Justin Piapot, seen here leaving court in 2011, is no longer a long-term offender. ((CBC))

Two years after Justin Piapot was declared a long-term offender in an assault case where a senior ended up brain damaged, the Regina man is now free of that designation.

On Tuesday, the Saskatchewan Court of Appeal overturned Piapot's 2010 conviction for assault causing bodily harm of Jerry Gray, 66.

'Even the stockiest and most muscular of men can reasonably fear an aggressive person carrying a lethal weapon.' - Appeal Court Justice Bob Richards

Court heard that Piapot, 21 at the time, was at Gray's house with several other people, most who were drinking.

Piapot testified that Gray was trying to touch his girlfriend, the two men had words and Gray pulled out a small samurai sword.

Shortly after that, Gray was struck in the face. Piapot said he elbowed him once, while other witnesses said it was a single punch.

Gray ended up unconscious and bleeding on the floor with a broken jaw and cheekbone.  While Gray was in hospital, a neurologist observed that he suffered paralysis, had difficulty with language, and was unable to feed himself or talk.

The Crown applied to have Piapot declared a dangerous offender for that attack as well as other violent offences that were on his record. Dangerous offender status would mean he could be put behind bars indefinitely, subject to periodic reviews.

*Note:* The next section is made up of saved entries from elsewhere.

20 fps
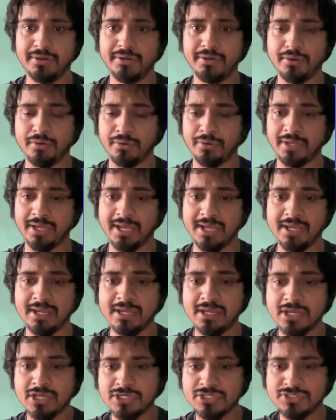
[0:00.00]
Okay,
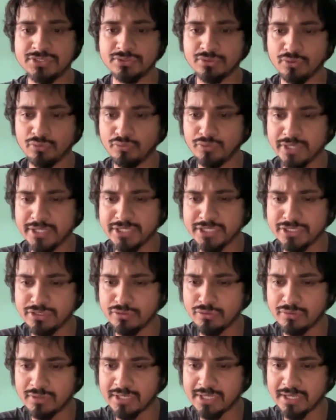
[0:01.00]
so when
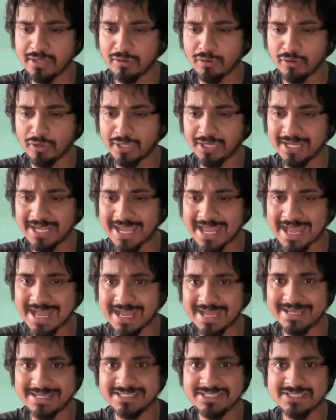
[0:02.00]
you click on
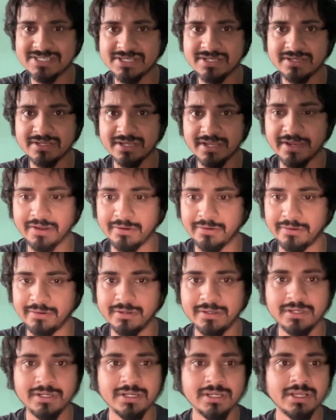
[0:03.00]
cast
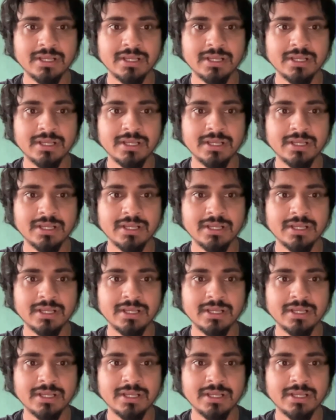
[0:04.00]
here,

At the conclusion of the dangerous offender hearing, Piapot was given a seven-year sentence with credit for remand time. Instead of being declared a dangerous offender, he received the less-serious long-term offender designation.

As a long-term offender, he'd receive 10 years of special supervision once he gets out of prison.

The Crown appealed, calling for the courts to rethink a dangerous offender status.

Piapot appealed, too, calling for his sentence to be thrown out. After a hearing last November, the court agreed with him, saying it could be argued he struck Gray in self-defence.

"A sword is a great equalizer," Chief Justice Bob Richards wrote in his 17-page written decision. "Even the stockiest and most muscular of men can reasonably fear an aggressive person carrying a lethal weapon."

Because the conviction on the assault was overturned, the long-term offender designation must also be set aside, the ruling said.